**REQUIRED ACTION**.
Restate word for word every entry that appears below, skipping its pictures.

**RECORDS SHOWN**.
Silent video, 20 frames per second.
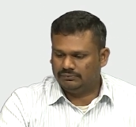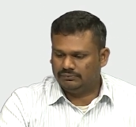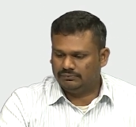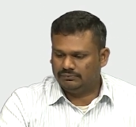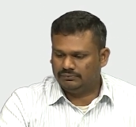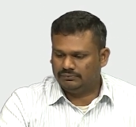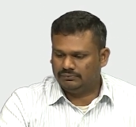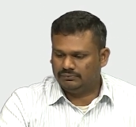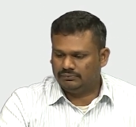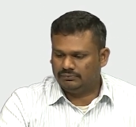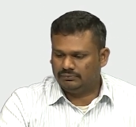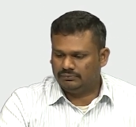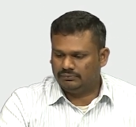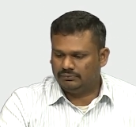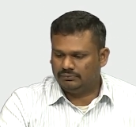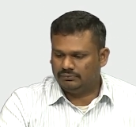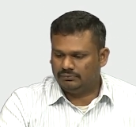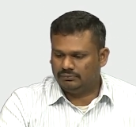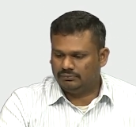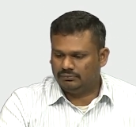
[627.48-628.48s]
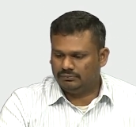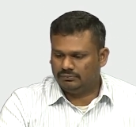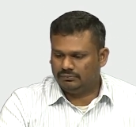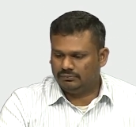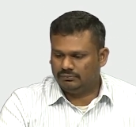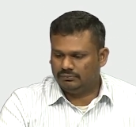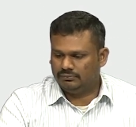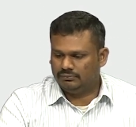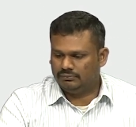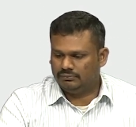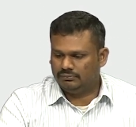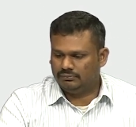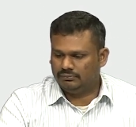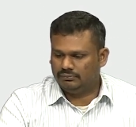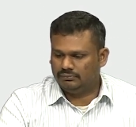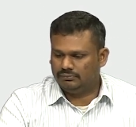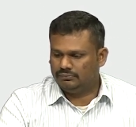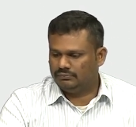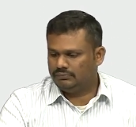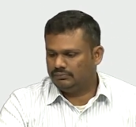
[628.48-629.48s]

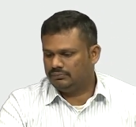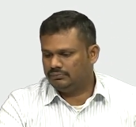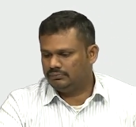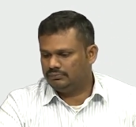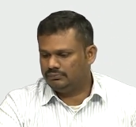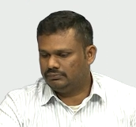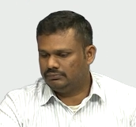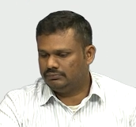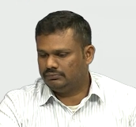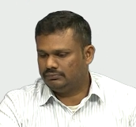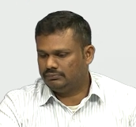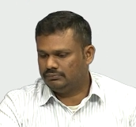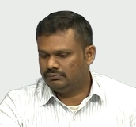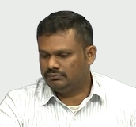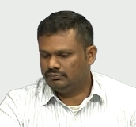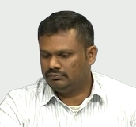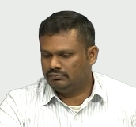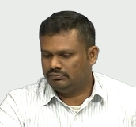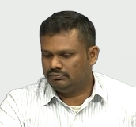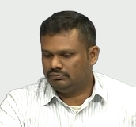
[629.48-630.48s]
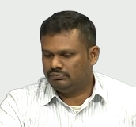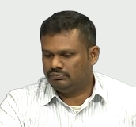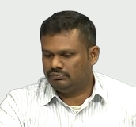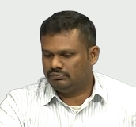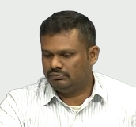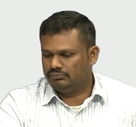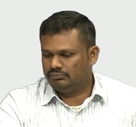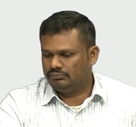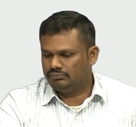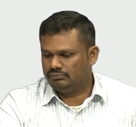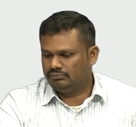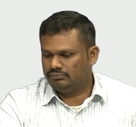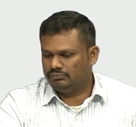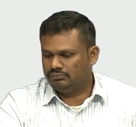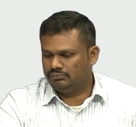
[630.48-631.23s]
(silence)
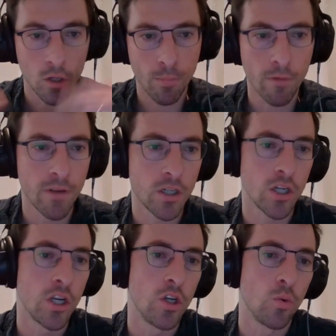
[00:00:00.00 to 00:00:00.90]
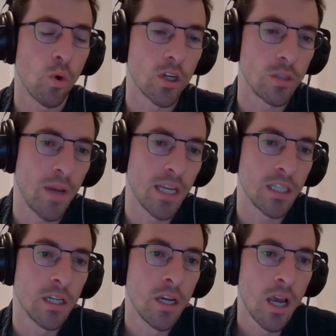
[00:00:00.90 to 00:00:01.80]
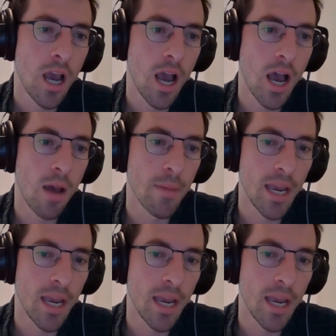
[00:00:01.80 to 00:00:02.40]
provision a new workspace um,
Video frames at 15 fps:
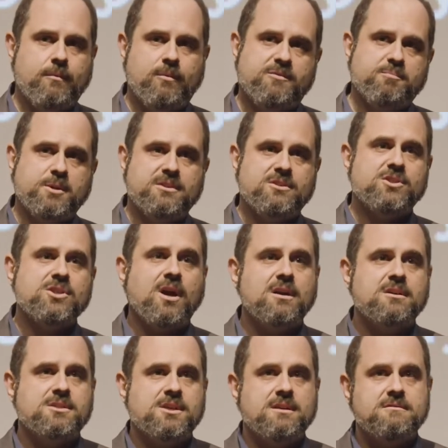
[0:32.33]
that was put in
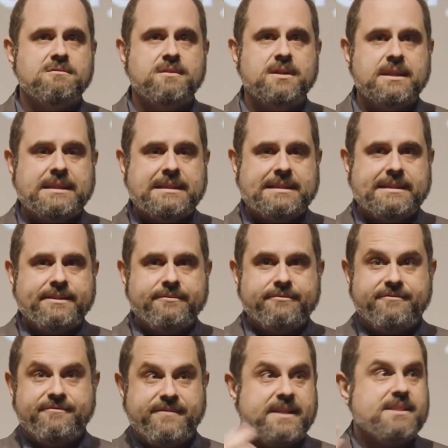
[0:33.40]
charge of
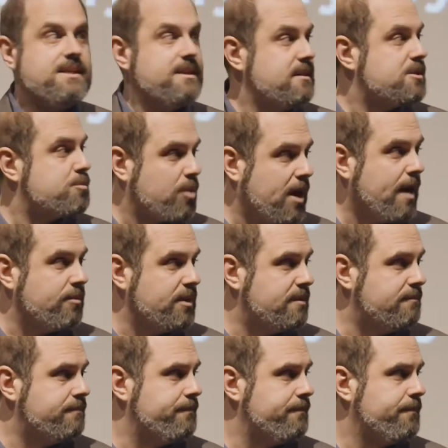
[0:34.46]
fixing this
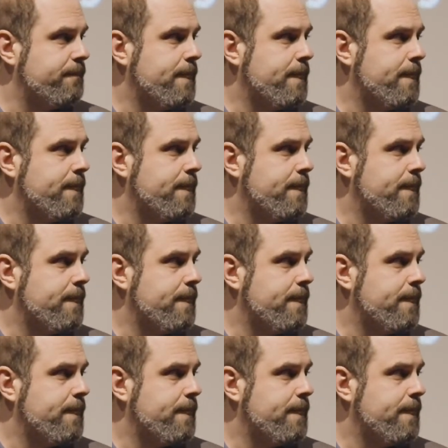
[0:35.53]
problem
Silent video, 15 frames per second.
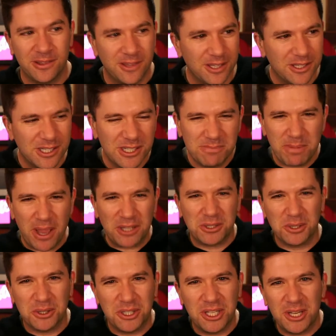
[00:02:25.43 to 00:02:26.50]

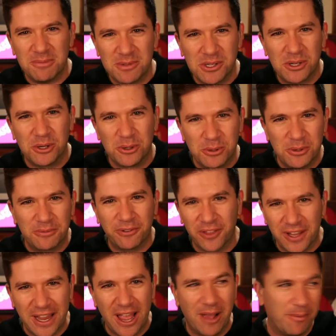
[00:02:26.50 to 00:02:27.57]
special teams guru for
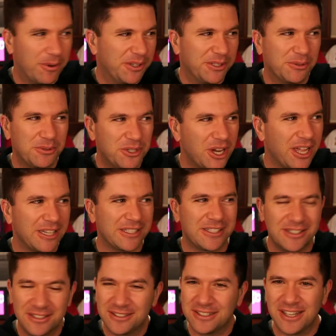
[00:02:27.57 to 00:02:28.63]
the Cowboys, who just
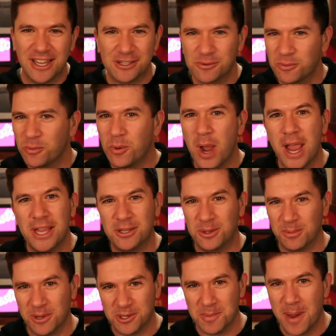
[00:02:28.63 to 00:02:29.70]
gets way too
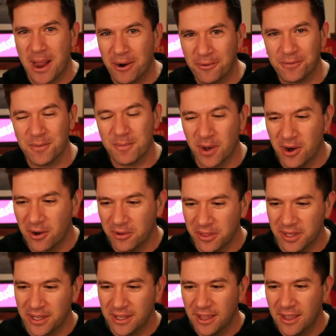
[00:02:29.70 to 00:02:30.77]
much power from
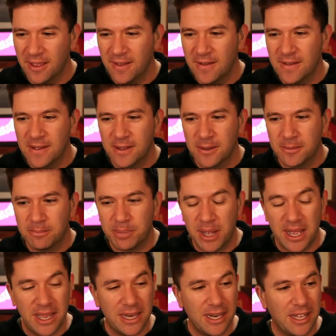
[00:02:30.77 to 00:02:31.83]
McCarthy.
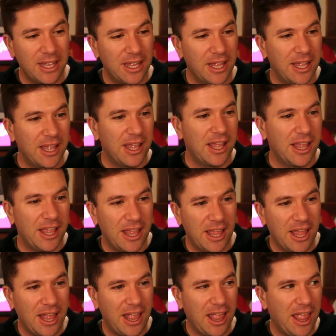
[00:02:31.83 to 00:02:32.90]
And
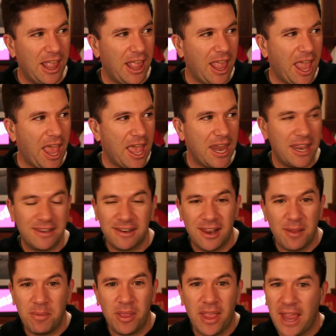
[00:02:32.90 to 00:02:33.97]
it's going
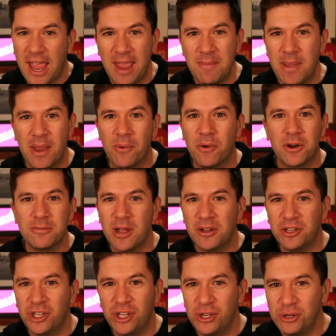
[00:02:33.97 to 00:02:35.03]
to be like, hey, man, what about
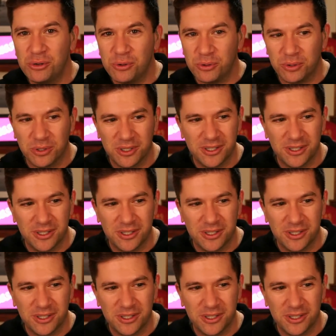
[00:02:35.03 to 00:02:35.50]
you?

**PROBLEM SOLUTION**.
Silent video, 20 frames per second.
[627.48-628.48s]
[628.48-629.48s]

[629.48-630.48s]
[630.48-631.23s]
(silence)
[00:00:00.00 to 00:00:00.90]
[00:00:00.90 to 00:00:01.80]
[00:00:01.80 to 00:00:02.40]
provision a new workspace um,
Video frames at 15 fps:
[0:32.33]
that was put in
[0:33.40]
charge of
[0:34.46]
fixing this
[0:35.53]
problem
Silent video, 15 frames per second.
[00:02:25.43 to 00:02:26.50]

[00:02:26.50 to 00:02:27.57]
special teams guru for
[00:02:27.57 to 00:02:28.63]
the Cowboys, who just
[00:02:28.63 to 00:02:29.70]
gets way too
[00:02:29.70 to 00:02:30.77]
much power from
[00:02:30.77 to 00:02:31.83]
McCarthy.
[00:02:31.83 to 00:02:32.90]
And
[00:02:32.90 to 00:02:33.97]
it's going
[00:02:33.97 to 00:02:35.03]
to be like, hey, man, what about
[00:02:35.03 to 00:02:35.50]
you?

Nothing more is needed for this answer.